Text Encoding

This little set of documents is an attempt to explain what i've learned about text encoding over the past little while, in the hopes that those who are curious may also understand. Please keep in mind that i claim to be no authority on the subject, but merely present this information in my own words, to the best of my knowledge. If you find errors within, please be sure to tell me about them. If this makes things clearer for you, i'd be happy to hear from you as well.

Some of the numbers i mention here will be in hexadecimal, because they tend to round out nicer that way. The hexadecimal digits go from 0 through 9, then A (for 10) through F (for 15), and each digit position is 16 (rather than 10) times more significant than the position on its right.
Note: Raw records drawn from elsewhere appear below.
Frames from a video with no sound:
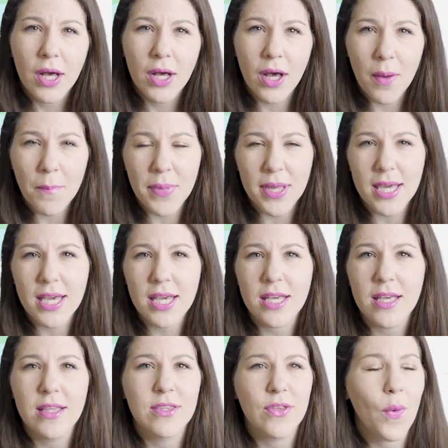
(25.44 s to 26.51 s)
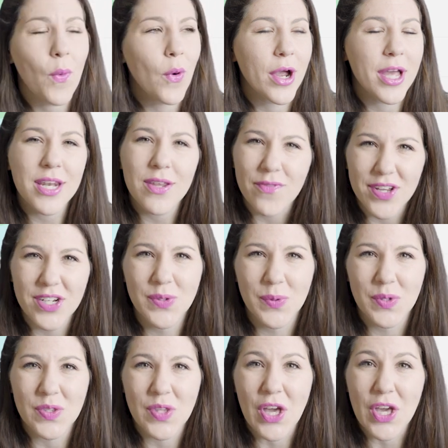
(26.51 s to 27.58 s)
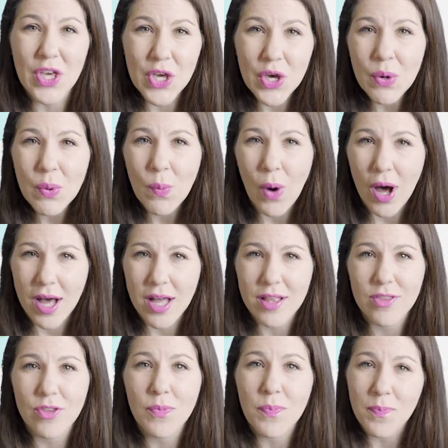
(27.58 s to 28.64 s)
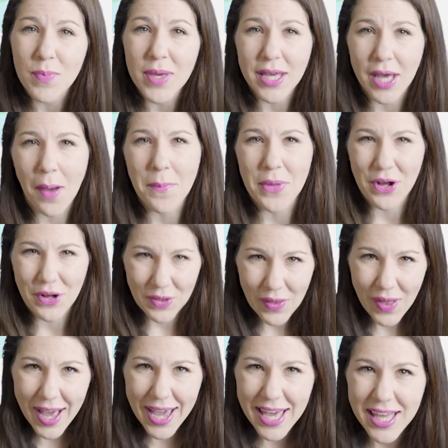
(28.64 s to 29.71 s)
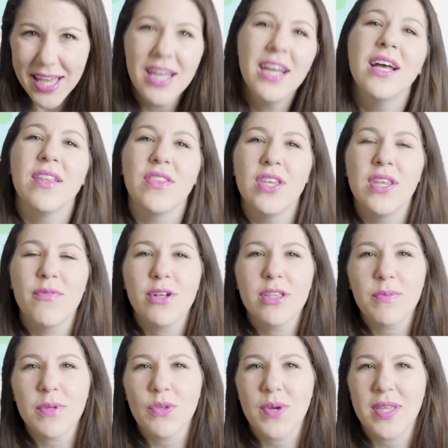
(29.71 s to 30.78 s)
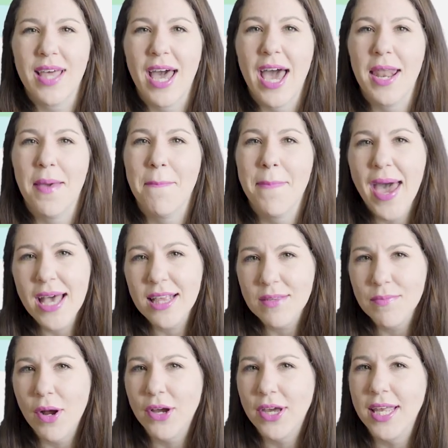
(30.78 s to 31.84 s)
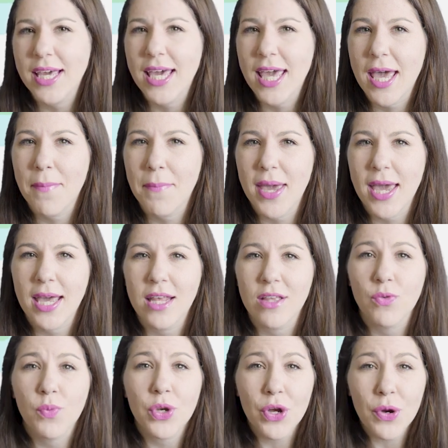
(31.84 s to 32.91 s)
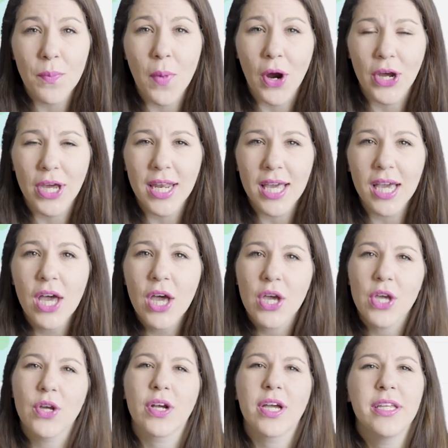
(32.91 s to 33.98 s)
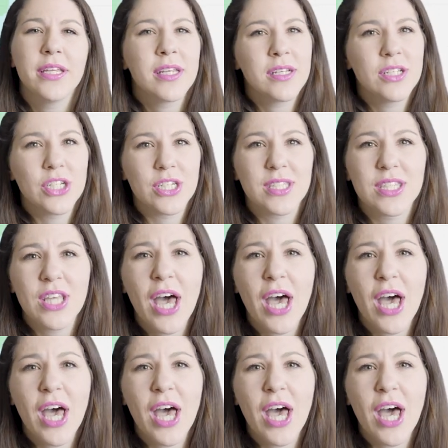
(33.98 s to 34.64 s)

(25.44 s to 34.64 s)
companies or individuals that you want to become your client. The difference between that and a mass marketing campaign is when you're marketing, you're gonna just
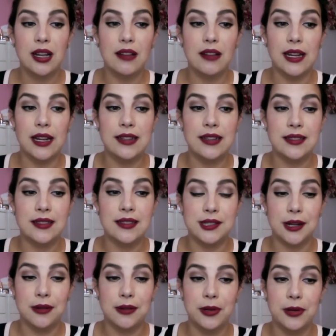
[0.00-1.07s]
ladies and
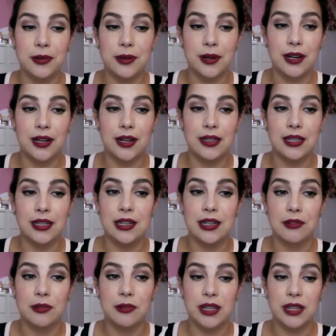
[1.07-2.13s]
gentlemen who are on here
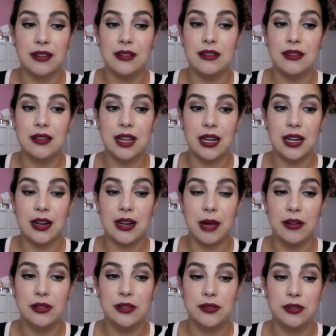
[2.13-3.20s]
will be thinking
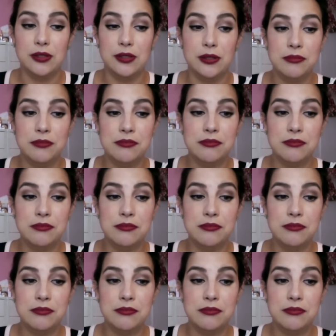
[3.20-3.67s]
about you too.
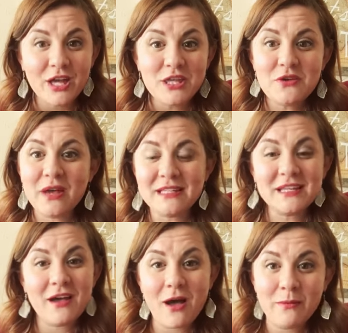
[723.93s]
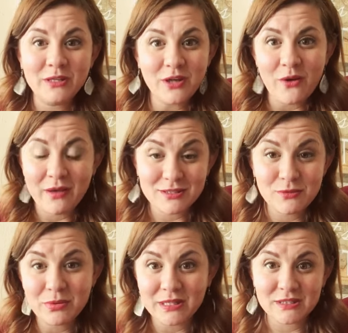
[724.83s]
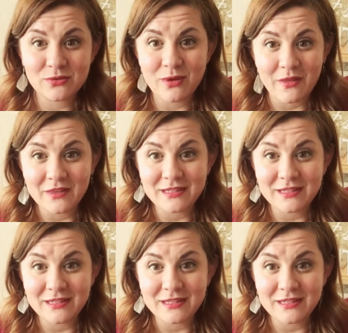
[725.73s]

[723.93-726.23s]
you get to come and go as you please throughout the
To tell you that a number is in hexadecimal, i'll precede each one with a dollar sign.

Character Sets

A character set is a table which places a finite set of symbols in a one-to-one correspondence with a set of distinct integers. Our familiar companion ASCII, for instance, defines a meaning for each of the integers from 0 to 127; it includes, among other mappings, the association of the value 65 with the capital letter "A".

But the set of integers does not have to start at 0, end at any particular maximum value, or even be contiguous. For example, the character set used by HTML is only a subset of ASCII, which includes tab (9), linefeed (10), carriage-return (13), space (32), and the usual printing characters from 33 to 127.

Character Transfer Encodings

A character encoding is a scheme for representing the numeric values in a character set for a particular mode of transmission. Be careful not to get this confused with a character set, for it is quite a different animal.

In almost all situations, the goal of a character encoding is to map the numeric values of the characters on to a stream of 7-bit or 8-bit bytes, since that's how most transmission takes place. In the case of ASCII, we never have to worry about character encoding, because the range of those values is exactly the range of a 7-bit byte (from 0 to $7f). With some character sets, however, more than 128 different characters are required. That's where all the fun comes in.